The tale that Mr. Cameron was required to give up his place because of his decided opposition to slavery is without foundation; that distinguished gentleman resigned his place only because he could be useful in a diplomatic situation, while the gentleman appointed his successor, it was expected, would be more efficient in administration. His successor has no more sympathy with slavery than Mr. Cameron. These facts and thoughts are communicated to you confidentially for such use in detail as may be practicable, but not to be formally presented in the usual way to the government to which you are accredited.

I am, sir, your obedient servant,

CHARLES FRANCIS ADAMS, Esq., &c., &c., &c.

WILLIAM H. SEWARD.

Mr. Seward to Mr. Adams.

No. 190.]

DEPARTMENT OF STATE, Washington, February 19, 1862. SIR: Your despatch of January 31, (No. 109,) has been received. I was just about instructing you how to answer the querulous complaints in Parliament which you have anticipated, the chief of which is the assumed incompetency of this government to suppress the insurrection. But a very shrewd observer, a loyal, and, at present, exiled Virginian, fell in at the moment, and expressed to me the opinion that the end of the war is in sight; that there will be a short and rapid series of successes over a disheartened conspiracy, and then all will be over. I give you these opinions as entitling us to what is sometimes granted by candid tribunals, namely, a suspension of judgment.

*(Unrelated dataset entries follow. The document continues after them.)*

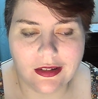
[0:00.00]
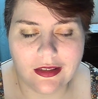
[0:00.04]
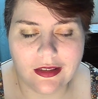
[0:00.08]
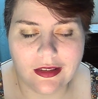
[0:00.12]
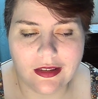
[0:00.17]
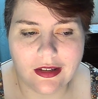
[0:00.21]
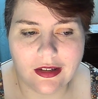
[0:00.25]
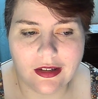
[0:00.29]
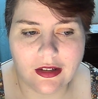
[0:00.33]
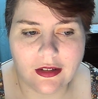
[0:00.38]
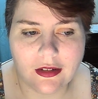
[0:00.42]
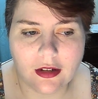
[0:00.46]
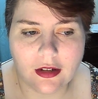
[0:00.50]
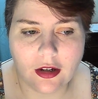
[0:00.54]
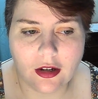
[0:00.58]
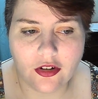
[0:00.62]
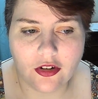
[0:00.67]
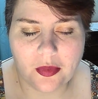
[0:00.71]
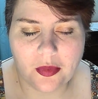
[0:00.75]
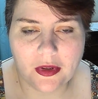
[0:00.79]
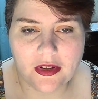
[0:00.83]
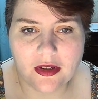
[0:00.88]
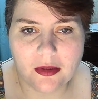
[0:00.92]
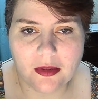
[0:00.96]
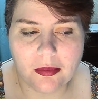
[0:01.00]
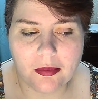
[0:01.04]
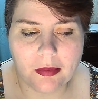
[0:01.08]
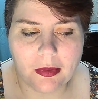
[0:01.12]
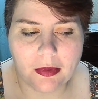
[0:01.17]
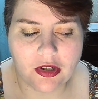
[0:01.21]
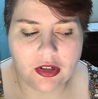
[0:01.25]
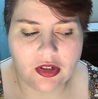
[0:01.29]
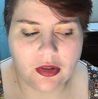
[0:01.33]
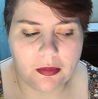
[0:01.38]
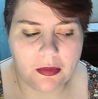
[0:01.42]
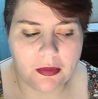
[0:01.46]
The
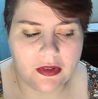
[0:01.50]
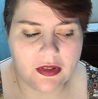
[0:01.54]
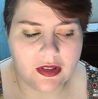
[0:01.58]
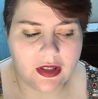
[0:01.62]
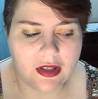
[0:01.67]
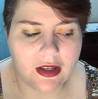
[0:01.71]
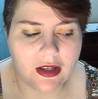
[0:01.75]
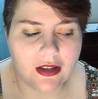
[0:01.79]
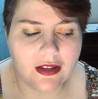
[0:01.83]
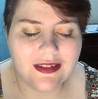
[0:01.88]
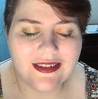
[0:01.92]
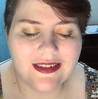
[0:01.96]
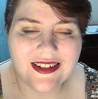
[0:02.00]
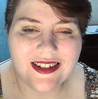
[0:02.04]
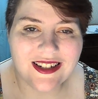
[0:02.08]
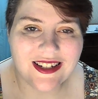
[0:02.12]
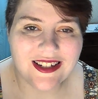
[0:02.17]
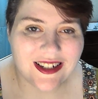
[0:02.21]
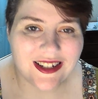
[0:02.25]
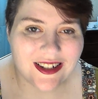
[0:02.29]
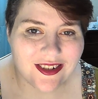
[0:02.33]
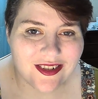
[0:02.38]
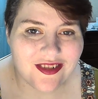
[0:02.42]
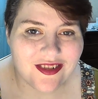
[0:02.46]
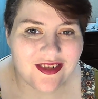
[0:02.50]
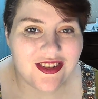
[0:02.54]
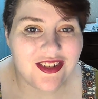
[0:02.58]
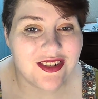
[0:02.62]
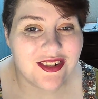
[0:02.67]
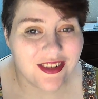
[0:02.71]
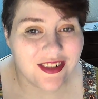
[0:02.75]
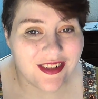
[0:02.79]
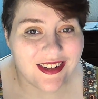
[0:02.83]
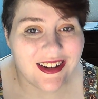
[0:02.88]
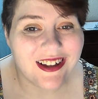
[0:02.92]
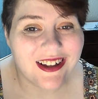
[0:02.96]
archbishop is like, no,
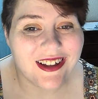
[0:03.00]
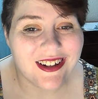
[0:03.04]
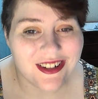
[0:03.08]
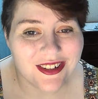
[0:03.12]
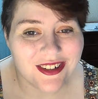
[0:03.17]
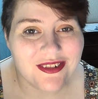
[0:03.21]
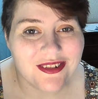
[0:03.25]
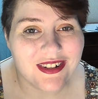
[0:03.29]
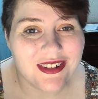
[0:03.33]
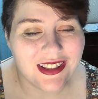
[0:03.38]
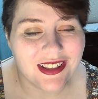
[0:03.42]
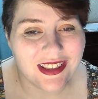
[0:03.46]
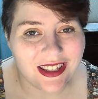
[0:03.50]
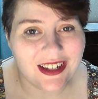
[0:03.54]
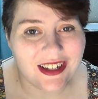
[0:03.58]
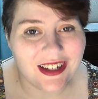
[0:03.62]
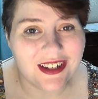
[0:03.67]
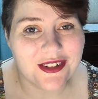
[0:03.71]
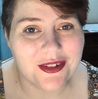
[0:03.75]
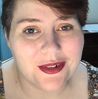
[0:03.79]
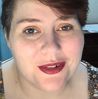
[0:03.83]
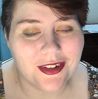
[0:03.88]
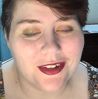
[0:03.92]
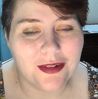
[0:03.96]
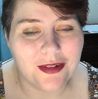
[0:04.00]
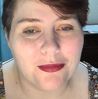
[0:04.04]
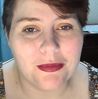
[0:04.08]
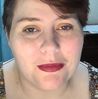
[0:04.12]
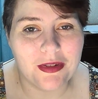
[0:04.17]
you're not doing the exorcism.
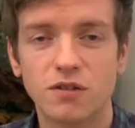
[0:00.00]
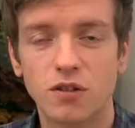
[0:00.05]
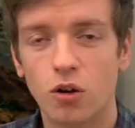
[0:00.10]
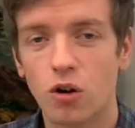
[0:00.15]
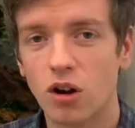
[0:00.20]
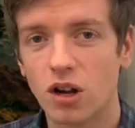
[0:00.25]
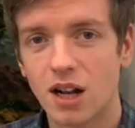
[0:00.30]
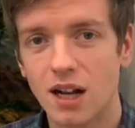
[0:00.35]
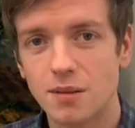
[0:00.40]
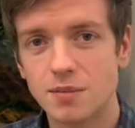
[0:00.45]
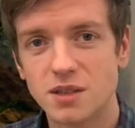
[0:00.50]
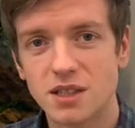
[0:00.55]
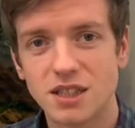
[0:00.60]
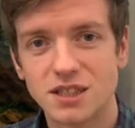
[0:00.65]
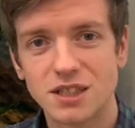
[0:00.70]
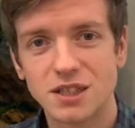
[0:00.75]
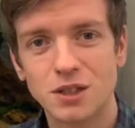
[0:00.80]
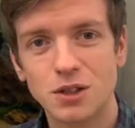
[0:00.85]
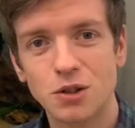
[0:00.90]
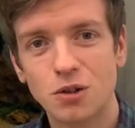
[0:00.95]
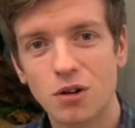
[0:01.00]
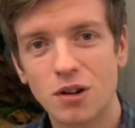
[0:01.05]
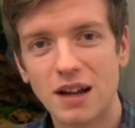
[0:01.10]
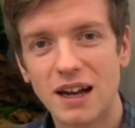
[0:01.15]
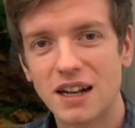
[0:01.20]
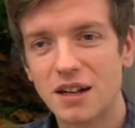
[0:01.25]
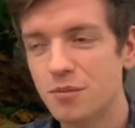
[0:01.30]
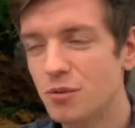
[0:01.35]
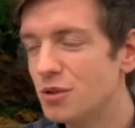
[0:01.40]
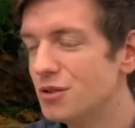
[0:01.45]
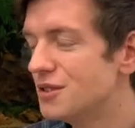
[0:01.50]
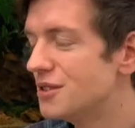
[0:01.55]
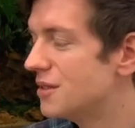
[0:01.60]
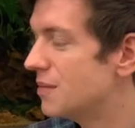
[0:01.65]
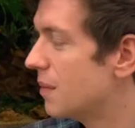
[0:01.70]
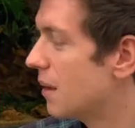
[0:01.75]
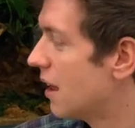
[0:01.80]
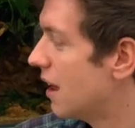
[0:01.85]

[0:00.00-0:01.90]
for acclimatizing your animals.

I am, sir, your obedient servant,

CHARLES FRANCIS ADAMS, Esq., &c., &c., &c.

WILLIAM H. SEWARD.

No. 123.]

Mr. Adams to Mr. Seward.

LEGATION OF THE UNITED STATES,
London, February 27, 1862.

SIR: In consequence of information furnished to me by the consul of the United States at Liverpool of certain suspicious movements at that port, I have felt it my duty to make a representation to Lord Russell of the facts attending the outfit of the steam gunboat Oreto, and to ask an investigation. Copies of the notes that have passed on this subject are herewith transmitted.

Presuming that you are in constant receipt of intelligence from the consuls in the various ports of the preparation of vessels with supplies of ali sorts intended to run the blockade of the southern ports, I do not attempt to furnish the information which I obtain. The temptation of rising prices will, of course, stimulate these ventures just so long as there shall be any reasonable chance of escaping the vigilance of our cruisers.

There seems to be less and less disposition to press complaints about the blockade. The remarks attributed to M. Billault, in the senate of France, leave little further hope of co-operation against it from that quarter. I have the honor to be, sir, your obedient servant,

Hon. WILLIAM H. SEWARD,

CHARLES FRANCIS ADAMS.

Secretary of State, Washington, D. C.

Mr. Adams to Earl Russell.

LEGATION OF THE UNITED STATES,
London, February 18, 1862.

MY LORD: I have the honor to submit to your consideration the copy of an extract of a letter addressed to me by the consul of the United States at Liverpool, going to show the preparation at that port of an armed steamer evidently intended for hostile operations on the ocean. From the evidence furnished in the names of the persons stated to be concerned in her construction and outfit, I entertain little doubt that the intention is precisely that indicated in the letter of the consul, the carrying on war against the United States. The parties are the same which despatched the Bermuda laden with contraband of war at the time, in August last, when I had the honor of calling your lordship's attention to her position, which vessel then succeeded in running the blockade, and which now appears to be about again to depart on a like errand.

Should further evidence to sustain the allegations respecting the Oreto be held necessary to effect the object of securing the interposition of her Majesty's government, I will make an effort to procure it in a more formal

manner.

I pray your lordship to accept the assurance of the highest consideration with which I have the honor to be your most obedient servant, CHARLES FRANCIS ADAMS.

The Right Hon. EARL RUSSELL, &C., &C., &C.